Billy’s home is a bare council house. He lives with his mum and half brother, who are both too busy with work and their own problems to have much time for him. Billy is played brilliantly and totally convincingly by untrained first-time actor David Bradley.

Despite being bored and alienated at school, Billy has drive and a lively mind – which he puts to stealing sweets, cigs and comics from the newsagents and robbing milk from the milkman who gives him a lift on his float.

With his ‘broken home’, mum’s reputation and lack of money, Billy is looked down on, even by his peers. But when he climbs an abandoned tower and steals a baby kestrel from its nest, his life takes a turn. He struggles to read a big book about kestrels and begins to train the bird to fly and hunt – separating him further from his school friends, until one teacher, an advocate of progressive education in contrast to the blame-them-and-cane-them head teacher, is told about Billy’s kestrel.

Billy is more engaged than ever, as he explains to a spellbound class about how he “trained, not tamed” the bird. “It’s fierce, and it’s wild, an’ it’s not bothered about anybody, not even about me right. And that’s why it’s great,” Billy explains.

During his lunchtime, the teacher visits Billy flying the bird in a field and they can only watch in awe. Billy has given the young kestrel enough lee-way to learn and eventually free reign to really soar. We see the sheer beauty and majesty of the bird in flight and Billy’s achievement is acknowledged by at least one element of the school system.

Amidst all of this is a hilarious football match which carries so many painful truths about school life – almost all the kids are too fat or too thin, too vulnerable or too volatile to be like the perfect players they, and their bullying teacher, idolise.

The novel and film played a radical and significant cultural role in challenging the old ideas of the education system. From my current experience, both as a parent and an education worker, the message of Kes remains radical and is needed again. It is an inspiration and challenge to what has been called “the 1950s curriculum” of Michael Gove and Nicky Morgan.

I first saw the film of Kes when it came out, the year before I chose to go to a comprehensive school whilst some of my friends opted for the local grammar (thankfully secondary modern schools had been closed, in London at least). My old school is now an academy and is divided into two schools standing side-by-side, but completely apart. One is a grammar school in all but name, catering for the ‘gifted and talented’ pupils and the other is for the ‘others’ (the corporate explanation on their website is no more illuminating).

Meanwhile, the grammar school my friends chose, all that time ago, is now the comprehensive school my kids go to.
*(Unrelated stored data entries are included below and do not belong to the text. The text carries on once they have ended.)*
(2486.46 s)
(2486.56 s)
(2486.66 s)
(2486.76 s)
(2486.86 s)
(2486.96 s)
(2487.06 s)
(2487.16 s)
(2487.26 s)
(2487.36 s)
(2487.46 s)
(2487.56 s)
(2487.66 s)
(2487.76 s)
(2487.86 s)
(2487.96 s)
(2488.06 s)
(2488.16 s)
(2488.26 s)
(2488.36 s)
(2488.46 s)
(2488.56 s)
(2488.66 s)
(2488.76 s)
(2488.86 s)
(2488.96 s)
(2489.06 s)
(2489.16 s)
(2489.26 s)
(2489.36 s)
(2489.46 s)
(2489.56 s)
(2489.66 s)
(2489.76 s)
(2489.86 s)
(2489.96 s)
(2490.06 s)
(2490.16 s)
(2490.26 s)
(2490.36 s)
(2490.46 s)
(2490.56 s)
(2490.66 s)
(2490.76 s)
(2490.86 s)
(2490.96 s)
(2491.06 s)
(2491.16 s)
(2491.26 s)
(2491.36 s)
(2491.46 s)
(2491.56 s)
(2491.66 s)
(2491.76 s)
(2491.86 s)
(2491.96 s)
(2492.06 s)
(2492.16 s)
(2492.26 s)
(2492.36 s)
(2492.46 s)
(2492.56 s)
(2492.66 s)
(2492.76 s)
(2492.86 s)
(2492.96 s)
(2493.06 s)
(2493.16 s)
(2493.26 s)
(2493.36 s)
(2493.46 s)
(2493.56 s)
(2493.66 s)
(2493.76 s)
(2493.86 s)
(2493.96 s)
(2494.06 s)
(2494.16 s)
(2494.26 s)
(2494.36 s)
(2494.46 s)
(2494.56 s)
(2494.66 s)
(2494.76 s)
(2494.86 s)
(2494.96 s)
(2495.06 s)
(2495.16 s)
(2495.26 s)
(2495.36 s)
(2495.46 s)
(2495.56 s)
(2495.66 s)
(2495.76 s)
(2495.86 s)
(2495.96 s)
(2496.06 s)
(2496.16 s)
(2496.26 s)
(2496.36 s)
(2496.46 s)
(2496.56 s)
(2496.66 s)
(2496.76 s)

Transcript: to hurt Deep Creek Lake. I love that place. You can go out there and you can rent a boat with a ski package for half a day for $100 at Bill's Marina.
But there is now immense pressure from the government, the council, the school management and governors for it to become an Academy. As businesses, there is an imperative for Academies to narrow their curriculum, focussing on English and Maths, becoming ‘exam factories’ to appear high in the league tables in their ambition to compete for customers against other local schools. Alongside existing grammar schools nearby, this could return us to a segregated state school system, like in Kes, where some pupils are offered a broad curriculum whilst the majority are stuck with ‘bog standard’ academies educating students in Functional Skills for the mundane, routine work that capitalism wants most of us to do.
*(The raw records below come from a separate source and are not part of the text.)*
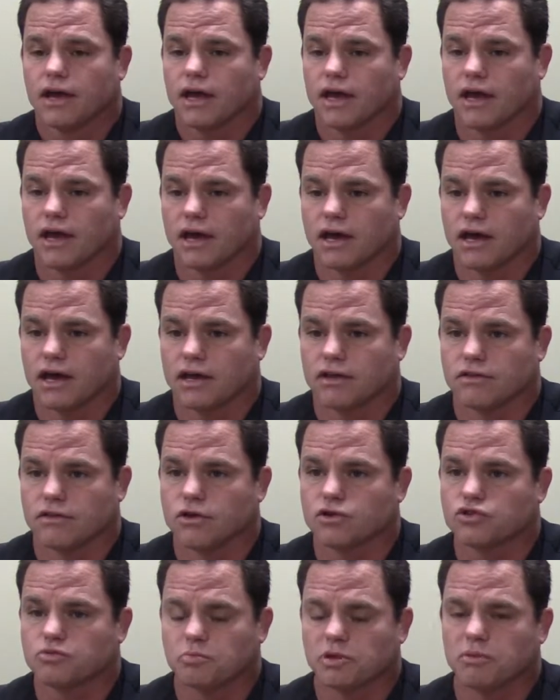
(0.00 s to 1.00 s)
and
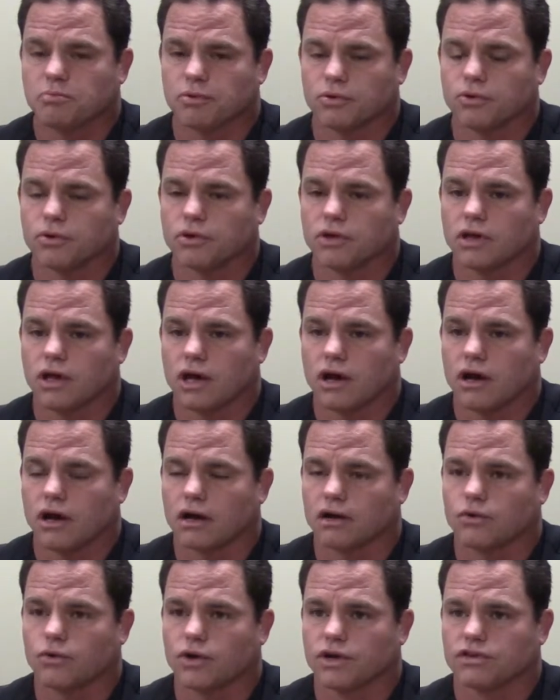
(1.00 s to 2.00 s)
those people
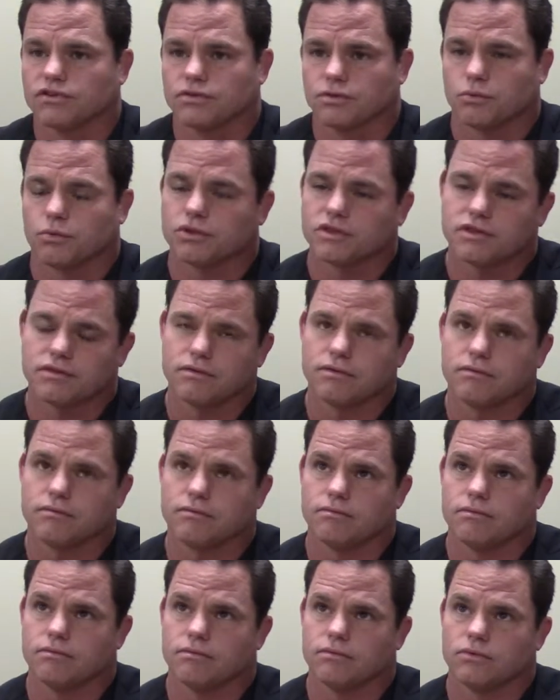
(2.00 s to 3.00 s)
are going
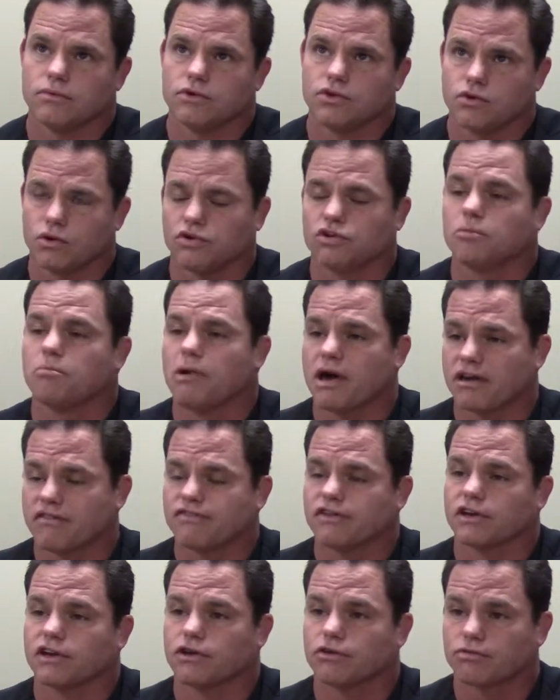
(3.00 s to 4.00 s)
to
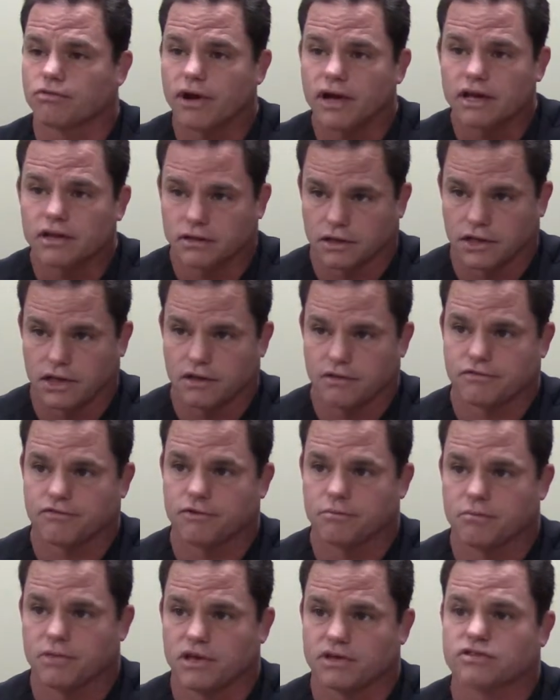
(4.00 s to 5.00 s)
benefit greatly
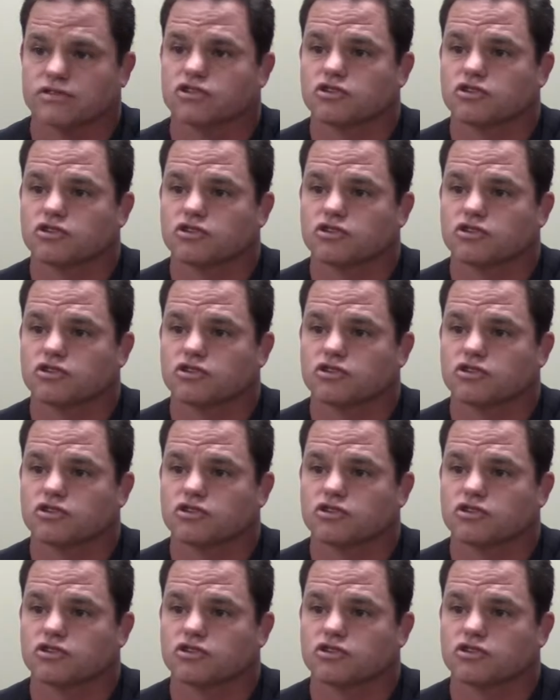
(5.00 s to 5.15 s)
from this,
Kes truly is important and influential (number 7 in the BFI’s best British films ever). But it’s by no means Barry Hines’ only work of note. Growing up, his books documented lives of the majority – teenage footballers in The Blinder, secondary school life in Kes, youth unemployment in Looks and Smiles, escaping to college as a mature student in Unfinished Business, the miners strike The Heart of It. All good reads indeed.

Barry Hines has sadly died when his inspirational and damning novel and film are needed again. Kes lives and breathes with the potential of every child to be engaged in real education, allowed to follow their interests and learn for themselves in a world where that appears too much to ask for.